::: Data supplied :::
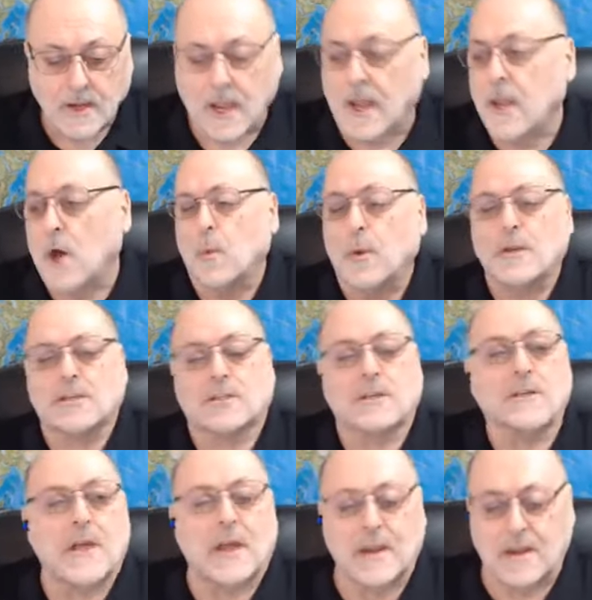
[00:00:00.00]
now, I know we
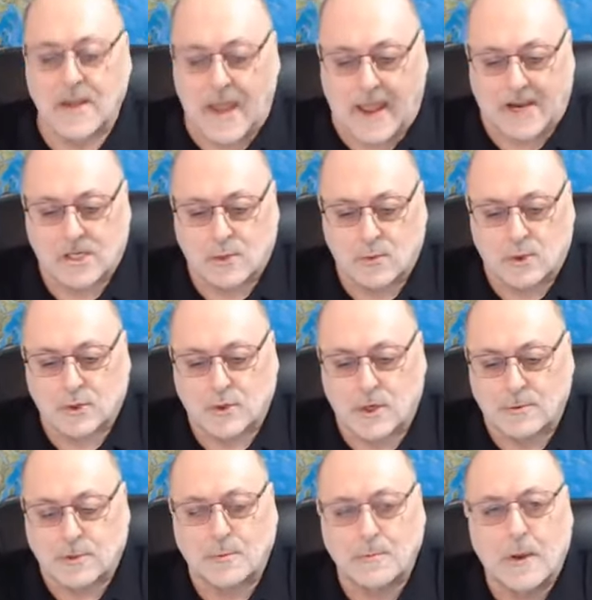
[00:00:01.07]
see that in actual
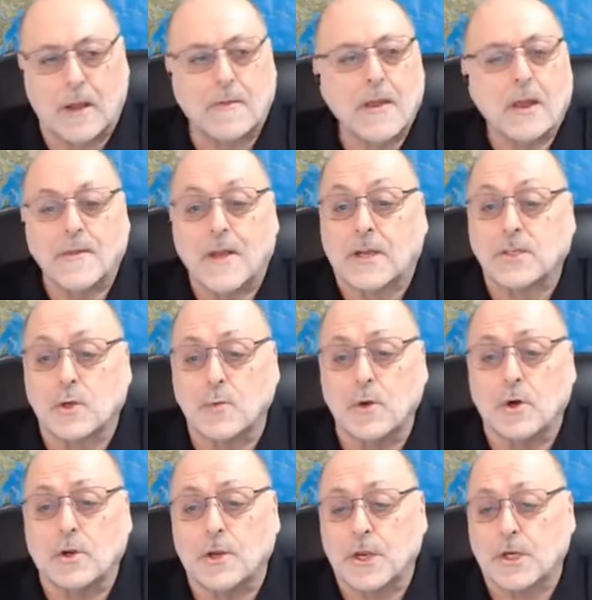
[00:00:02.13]
scripture, but that's a
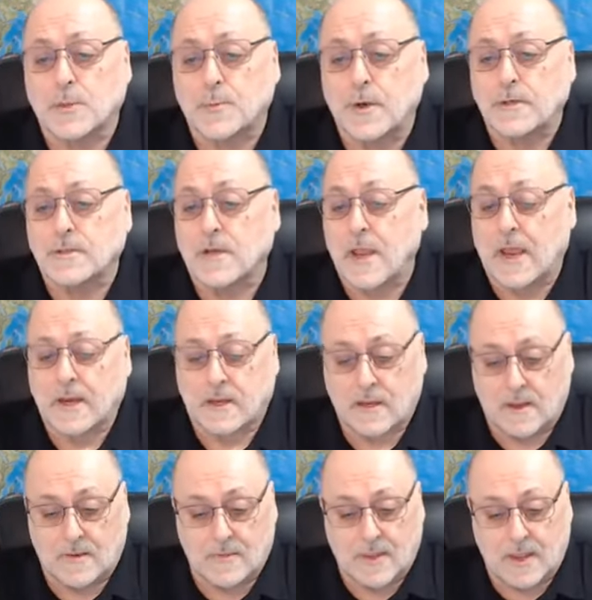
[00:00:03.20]
real good expression, like,
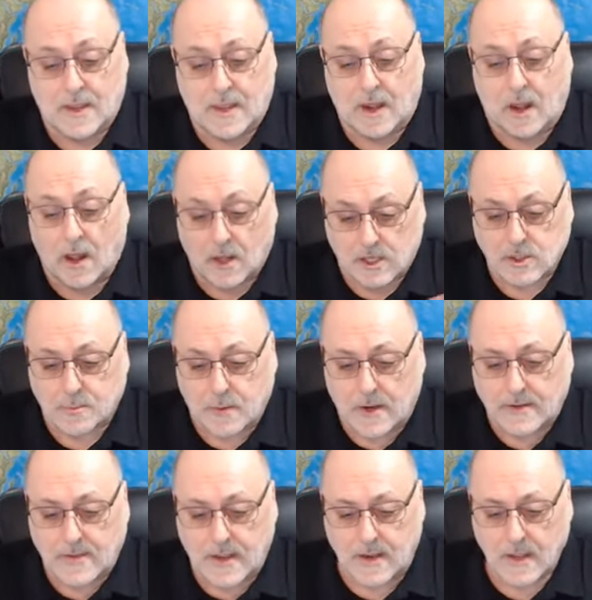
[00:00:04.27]
uh, and I'll
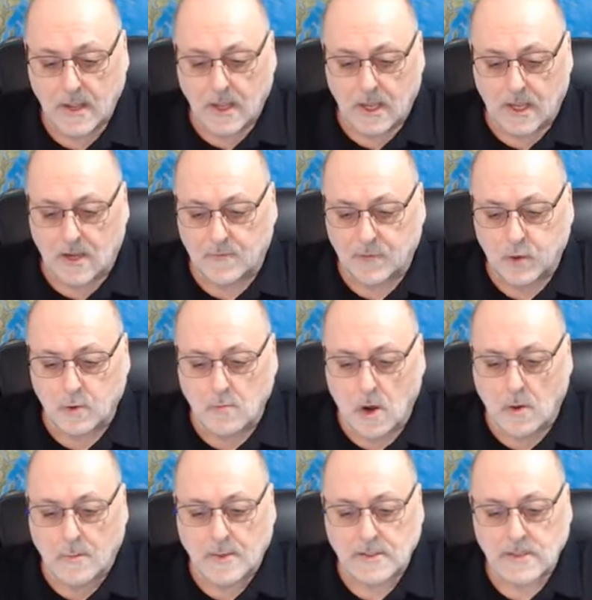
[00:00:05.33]
explain that in a few
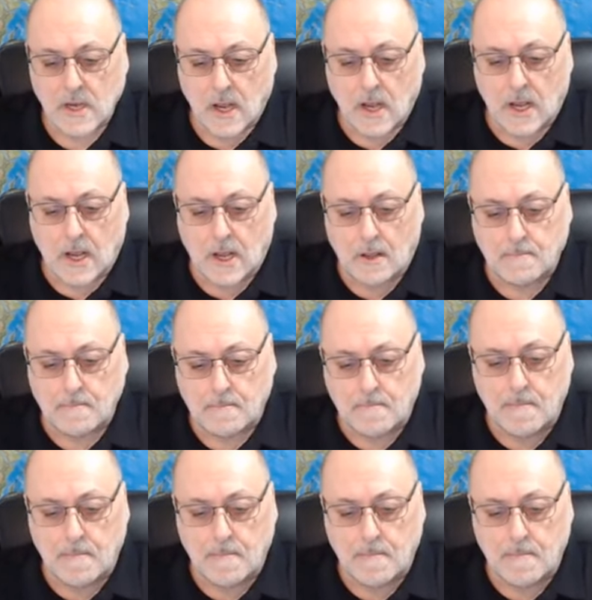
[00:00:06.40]
moments. Um,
:::
The answer should match the data above word for word, with no pictures in it.

• Answer space:
[00:00:00.00]
now, I know we
[00:00:01.07]
see that in actual
[00:00:02.13]
scripture, but that's a
[00:00:03.20]
real good expression, like,
[00:00:04.27]
uh, and I'll
[00:00:05.33]
explain that in a few
[00:00:06.40]
moments. Um,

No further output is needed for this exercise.